Pattern: Version-controlled, parameterized prompts

  • Store prompts in separate files
  • Use templating (Jinja2, f-strings)
  • Version control like code
  • Test prompt changes
  • "How do you track prompt versions?"

Streaming Responses

Pattern: Stream for better UX

  • Use streaming for long outputs
  • Show incremental progress to users
  • Better perceived performance
  • "Can users see progress in real-time?"

Cost Optimization

Pattern: Token counting and model selection

  • Count tokens before calling
  • Use cheaper models when sufficient
  • Cache repeated calls
  • Monitor costs
  • "What's the cost per request?"

Caching LLM Results

Pattern: Cache deterministic calls

  • Hash prompt + model as key
  • Cache results in Redis/memory
  • Set appropriate TTL
  • "Is this call cacheable?"

Testing LLM Integrations

Unit Tests (Mock LLM)

Mock LLM responses:

  • Test application logic without LLM calls
  • Fast, deterministic tests
  • Use fixtures for LLM responses
  • "Can you test the logic without calling the LLM?"

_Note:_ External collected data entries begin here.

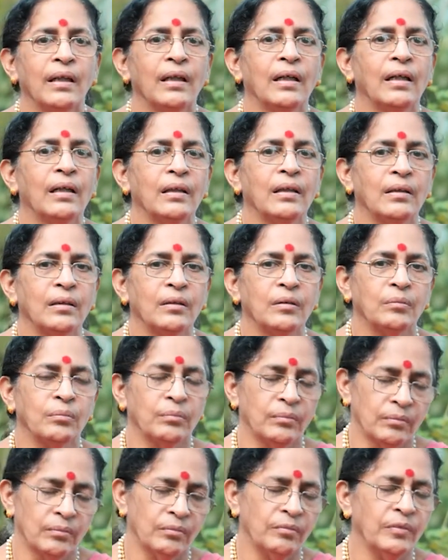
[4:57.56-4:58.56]

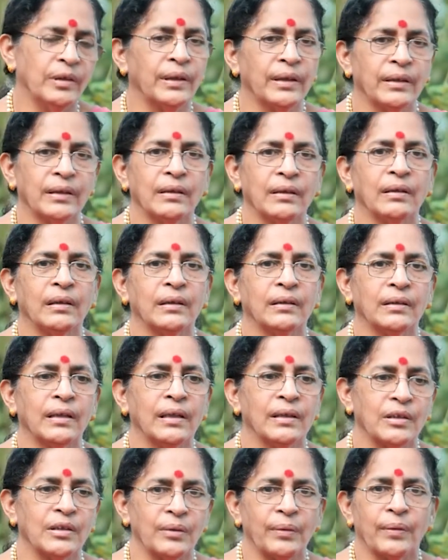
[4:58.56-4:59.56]
with this
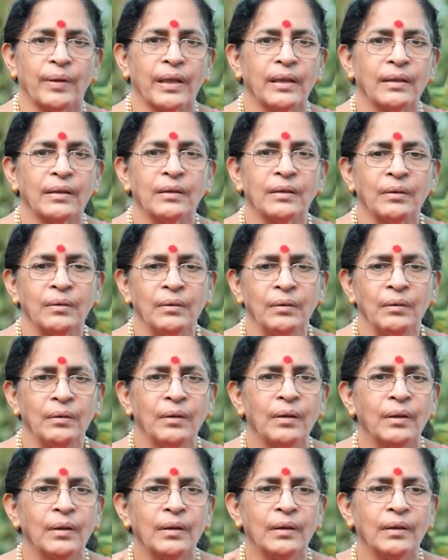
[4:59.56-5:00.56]
sense organ. So
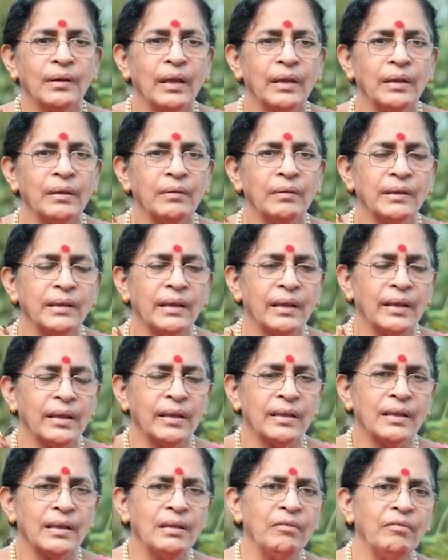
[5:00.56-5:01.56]
that was the
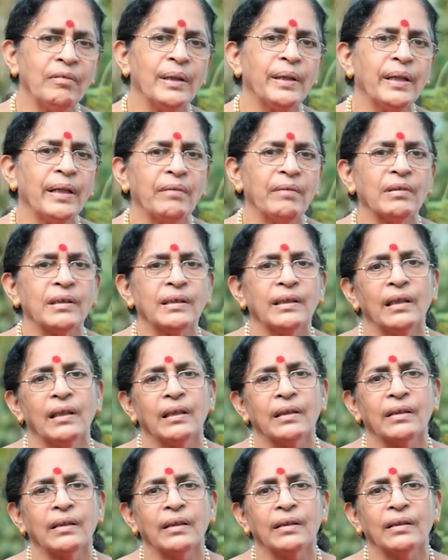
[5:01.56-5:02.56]
reason why I was
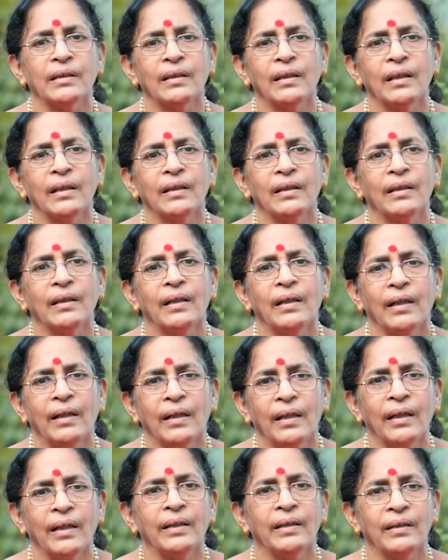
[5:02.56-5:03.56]
selecting the
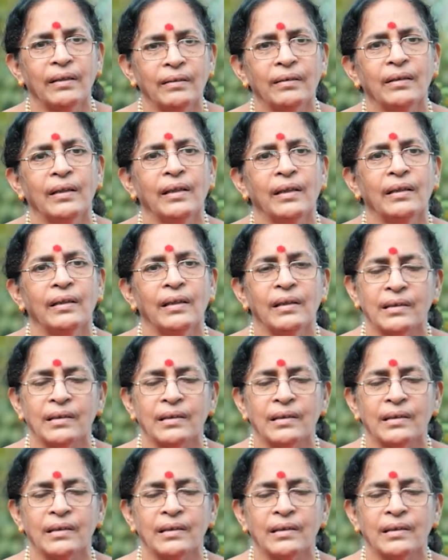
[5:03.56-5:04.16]
eye and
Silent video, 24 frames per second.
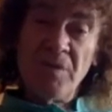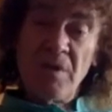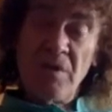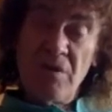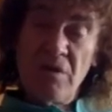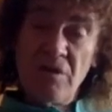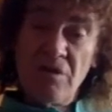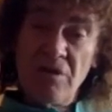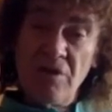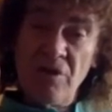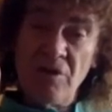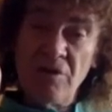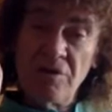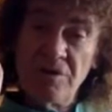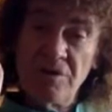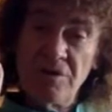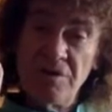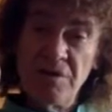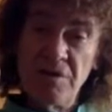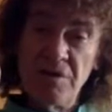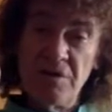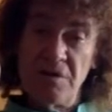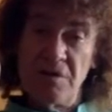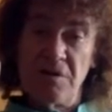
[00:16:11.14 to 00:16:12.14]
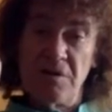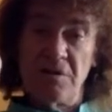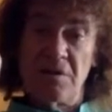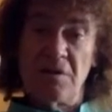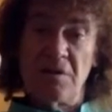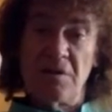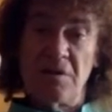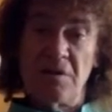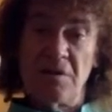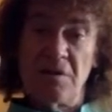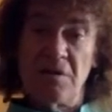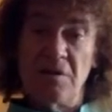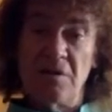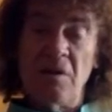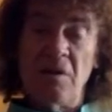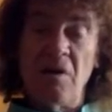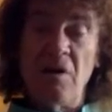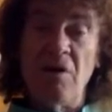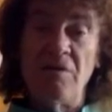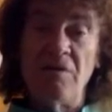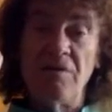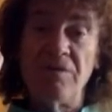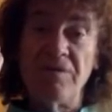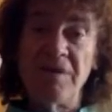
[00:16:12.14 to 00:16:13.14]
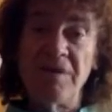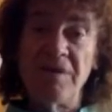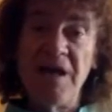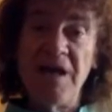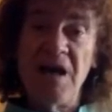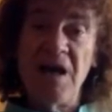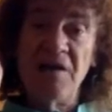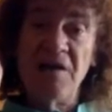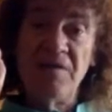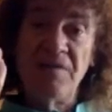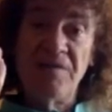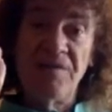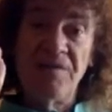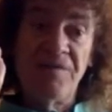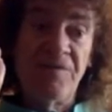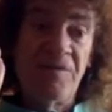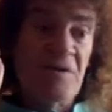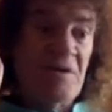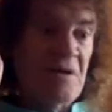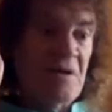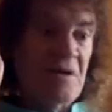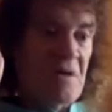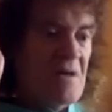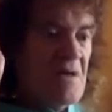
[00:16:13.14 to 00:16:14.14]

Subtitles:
sources of life,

Integration Tests (Real LLM)

Test structure, not exact content:

  • Test output format/schema
  • Test that it responds (not what it says)
  • Expect variability
  • "Does the response match the expected structure?"

Prompt Testing

Test prompts with known inputs:

  • Use representative test cases
  • Check if output category/type is correct
  • Not exact wording
  • "Does this prompt consistently produce the right type of output?"

LLM Integration Workflow

  1. Define Use Case - What does the LLM need to do?
  2. Choose Model - Cost vs capability trade-off
  3. Design Prompt - Template, version control
  4. Structure Output - JSON schema, validation
  5. Add Error Handling - Retries, fallbacks, timeouts
  6. Optimize Cost - Token counting, caching, model selection
  7. Test - Mock for unit tests, structure tests for integration
  8. Monitor - Log costs, latency, errors

Handling Common Situations

LLM calls failing: "Add retries with exponential backoff. Log failures. What's your fallback behavior?"

Parsing responses: "Request JSON format in the prompt. Validate with Pydantic. What if JSON is malformed?"

High costs: "Count tokens. Can you use a cheaper model? Cache repeated calls? Reduce prompt size?"

Slow responses: "Use streaming for better UX. Can you make calls async? Batch where possible?"

Testing non-deterministic outputs: "Mock LLM in unit tests. In integration tests, assert structure not content."

Prompt changes breaking things: "Version prompts. Test with known inputs. Track changes in git."

Rate limiting: "Implement exponential backoff. Queue requests. Use multiple API keys if needed."

Remember

Your goal is to integrate LLMs reliably into production systems. Treat them as unreliable external dependencies, structure outputs, handle errors, optimize costs, and test thoughtfully. LLM features become production-ready when you design for failure!